> **TO DO**: Could you transcribe the records below exactly, leaving out every picture?
*** Block opens ***
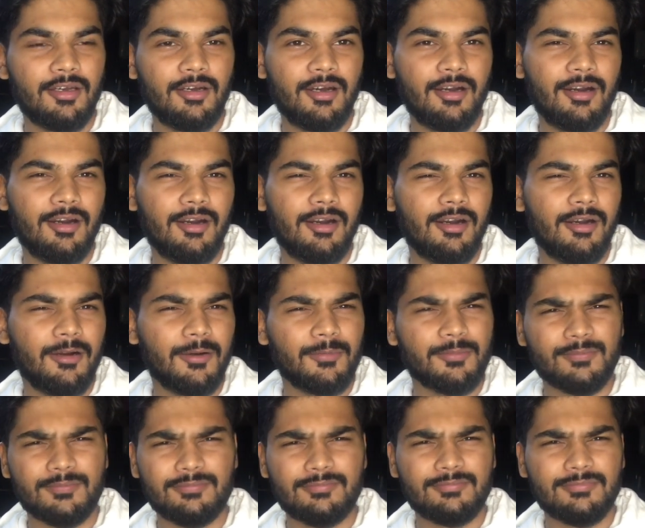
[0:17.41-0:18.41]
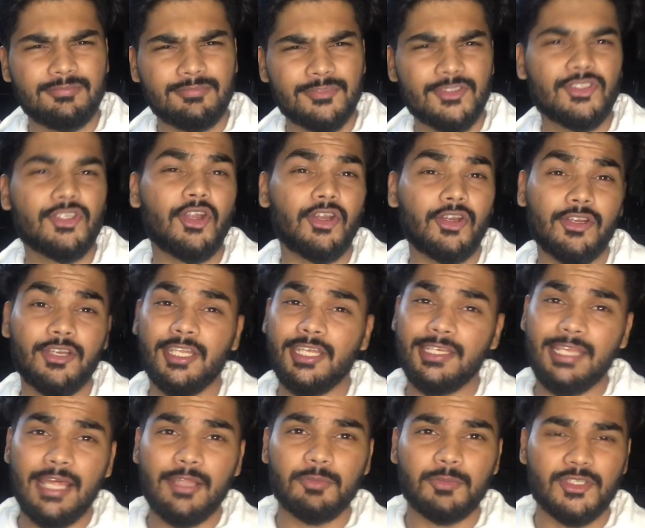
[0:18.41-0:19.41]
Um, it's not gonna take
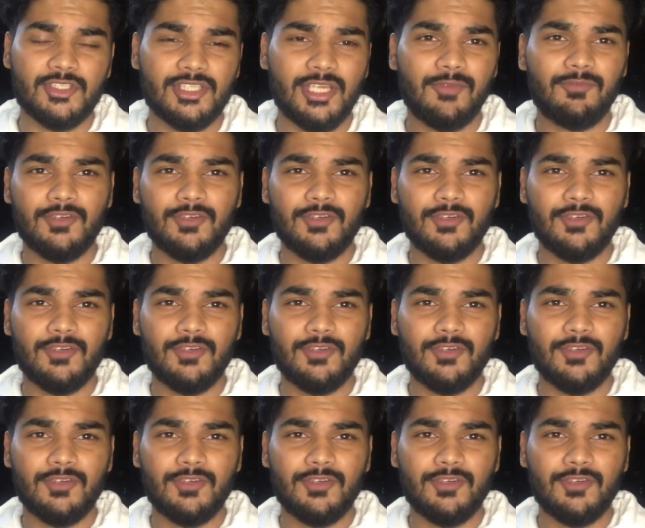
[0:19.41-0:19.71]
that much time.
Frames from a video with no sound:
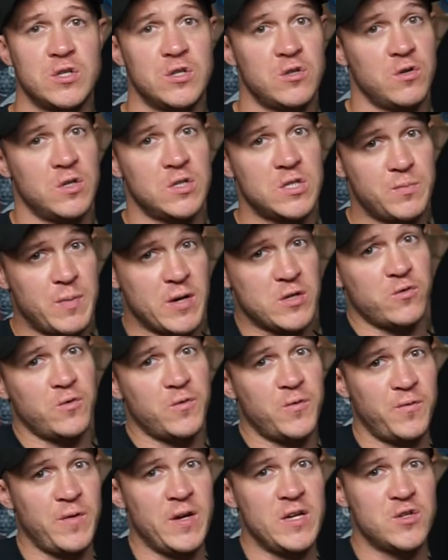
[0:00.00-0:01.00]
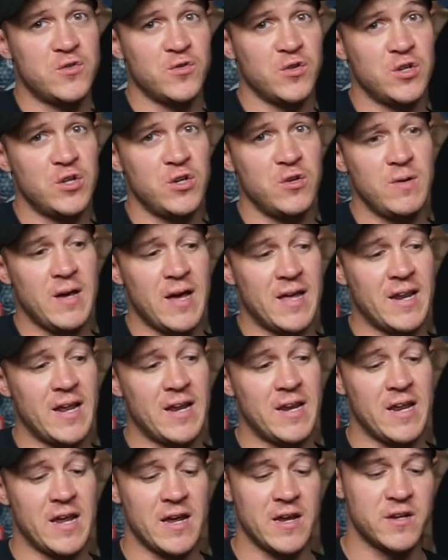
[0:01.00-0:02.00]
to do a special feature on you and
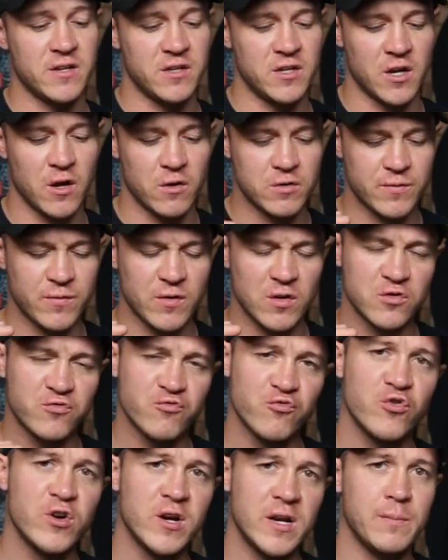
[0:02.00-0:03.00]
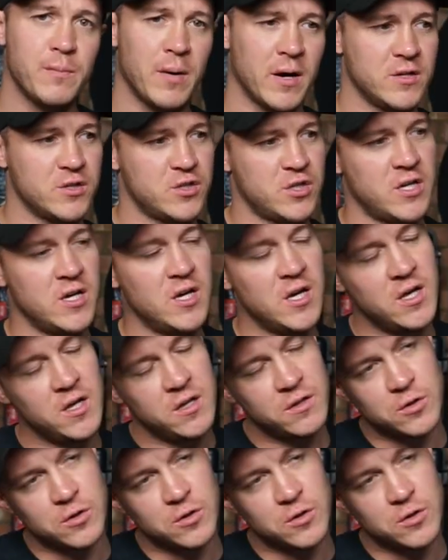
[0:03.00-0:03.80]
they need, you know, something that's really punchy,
*** Block closes ***
> **PROBLEM SOLUTION**:
[0:17.41-0:18.41]
[0:18.41-0:19.41]
Um, it's not gonna take
[0:19.41-0:19.71]
that much time.
Frames from a video with no sound:
[0:00.00-0:01.00]
[0:01.00-0:02.00]
to do a special feature on you and
[0:02.00-0:03.00]
[0:03.00-0:03.80]
they need, you know, something that's really punchy,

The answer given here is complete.